Secara umum metode penambangan emas aluvial
dilakukan berdasarkan kondisi endapan aluvialnya ,antara lain :
1. Penambangan emas aluvial aktif (muda) yang
dilakukan pada badan-badan sungai menggunakan peralatan sederhana seperti
dulang atau wajan,linggis,sikop,cangkul,dan ayakan.

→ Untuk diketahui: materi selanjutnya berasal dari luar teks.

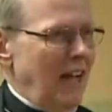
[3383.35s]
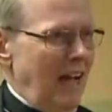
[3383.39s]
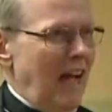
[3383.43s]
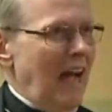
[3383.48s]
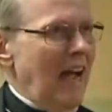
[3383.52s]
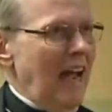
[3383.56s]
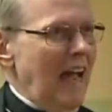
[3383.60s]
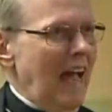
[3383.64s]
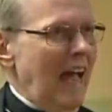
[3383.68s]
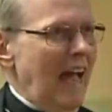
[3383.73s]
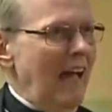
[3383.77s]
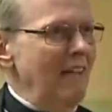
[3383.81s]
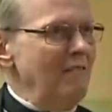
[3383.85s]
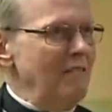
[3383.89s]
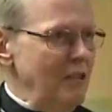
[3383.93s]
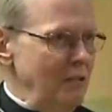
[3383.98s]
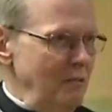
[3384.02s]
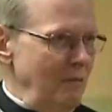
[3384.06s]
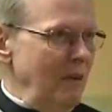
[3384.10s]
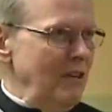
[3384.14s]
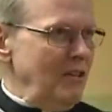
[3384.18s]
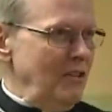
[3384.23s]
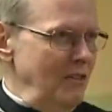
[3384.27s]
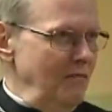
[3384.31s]
I have,
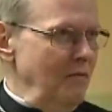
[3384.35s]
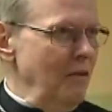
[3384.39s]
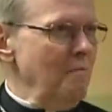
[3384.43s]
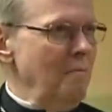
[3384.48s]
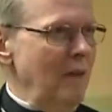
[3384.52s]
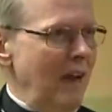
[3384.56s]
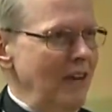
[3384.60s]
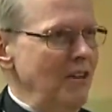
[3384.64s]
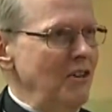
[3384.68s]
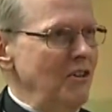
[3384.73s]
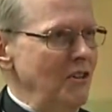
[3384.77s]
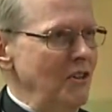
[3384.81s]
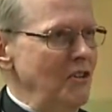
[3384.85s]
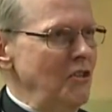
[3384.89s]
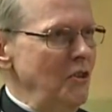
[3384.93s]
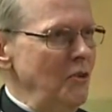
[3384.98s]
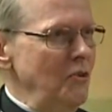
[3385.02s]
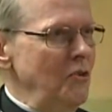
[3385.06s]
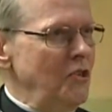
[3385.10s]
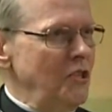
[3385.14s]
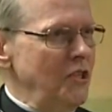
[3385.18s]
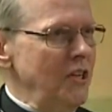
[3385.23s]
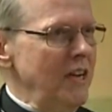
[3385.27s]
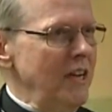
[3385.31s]
as much information as
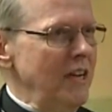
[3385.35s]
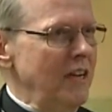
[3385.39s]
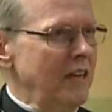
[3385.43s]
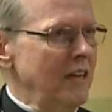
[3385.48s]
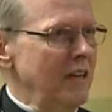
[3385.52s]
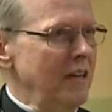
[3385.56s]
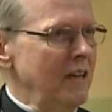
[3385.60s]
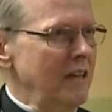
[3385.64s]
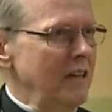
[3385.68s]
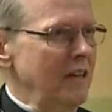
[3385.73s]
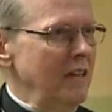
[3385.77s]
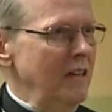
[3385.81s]
you seek,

2. Apabila penambangan dilakukan untuk mangambil
material aluvial purba atau aluvial recent yang terdapat di tebing sungai atau
darat, maka pengambilang bijih emas dilakukan dengan membuat sumuran atau paritan untuk mencapai lapisan yang diperkirahkan mengadung emas .selanjutnya material yang diperoleh di
dulang disekitar lokasi lubang tambang.
3. Metode tambang semprot yang menggunakan mesin
berukuran 5,5 PK/unit,untuk menambang emas aluvial tua atau tanah lapukan dari batuan dasarnya ,
selanjutnya material tersebut ,di masukan dalam ‘’sluice box”kemudian
mineral-mineral beratnya didulang.
Secara geologi, lokasi penambangan emas dihuni
oleh endapan-endapan aluvial muda dan aluvial tua. Dan secara umum terdiri dari
fragmen-fragmen kuarsa putih susu,batuan beku ultramefik, batuan malian,seta
batuan sedimen.umumnya potensi kandungan emas dalam endapan aluvial tua akan
meningkat seiring dengan peningkatan ukurang butiran endapan tersebut yang
relatif lebih dalam dan dekat dengan
batuan dasarnya.
Setelah kita mehami perkembangan penambangan
diatas,maka tak terlepas pula.dari latar belakang pada bidang pertambangan di
indonesia yang kali ini kita akan melihat pertambangan tanpa izin (PETI) dapat
di jumpai diberbagai wilayah indonesia, pada umumnya kegiatan penambangan dan
pengelolahan bahan galian cenderung memperlihatkan kondisi yang
memperatinkan.hal ini tercermin dari kondisi pemanfatan sumber daya mineral
yang kurang terencana dengan melakukan produksi bahan galian tanpa adanya
kegiatan ekplorasi untuk mengetahui sumber daya mineral yang kurang mempratikan
dampak terhadap lingkungan sekitarnya.
Selain itu kegiata PETI berpotensi menyisahkan
bahan galian yang diluar jangkauan kemampuan dan kapasitas penambangan dan
pengelolahannya, oleh karena itu bahan galian yang tertinggal/ tersisa pada
wilayah PETI perlu di inventarisir untuk di perhitungkan peluang
pemanfaatannya. Bahan galian tersebut dapat berupa bahan galian utama, bahan
galian lain dan mineral lain dan mineral ikutannya. Hal ini terdapat dalam
Pasal 33 ayat 3. UUD 1945. Dan di
tuangkan dalam kemen SDM nomor :1453.K/29/MEM/200, Dimana bahan galian harus di
ambil/ditambang secara terencana,teratur,bertanggung jawab dan berkelanjutan
untuk kepentingan dan kesejahtraan penduduk indonesia pada umumnya dan
masyarakat hak ulayat pada khususnya.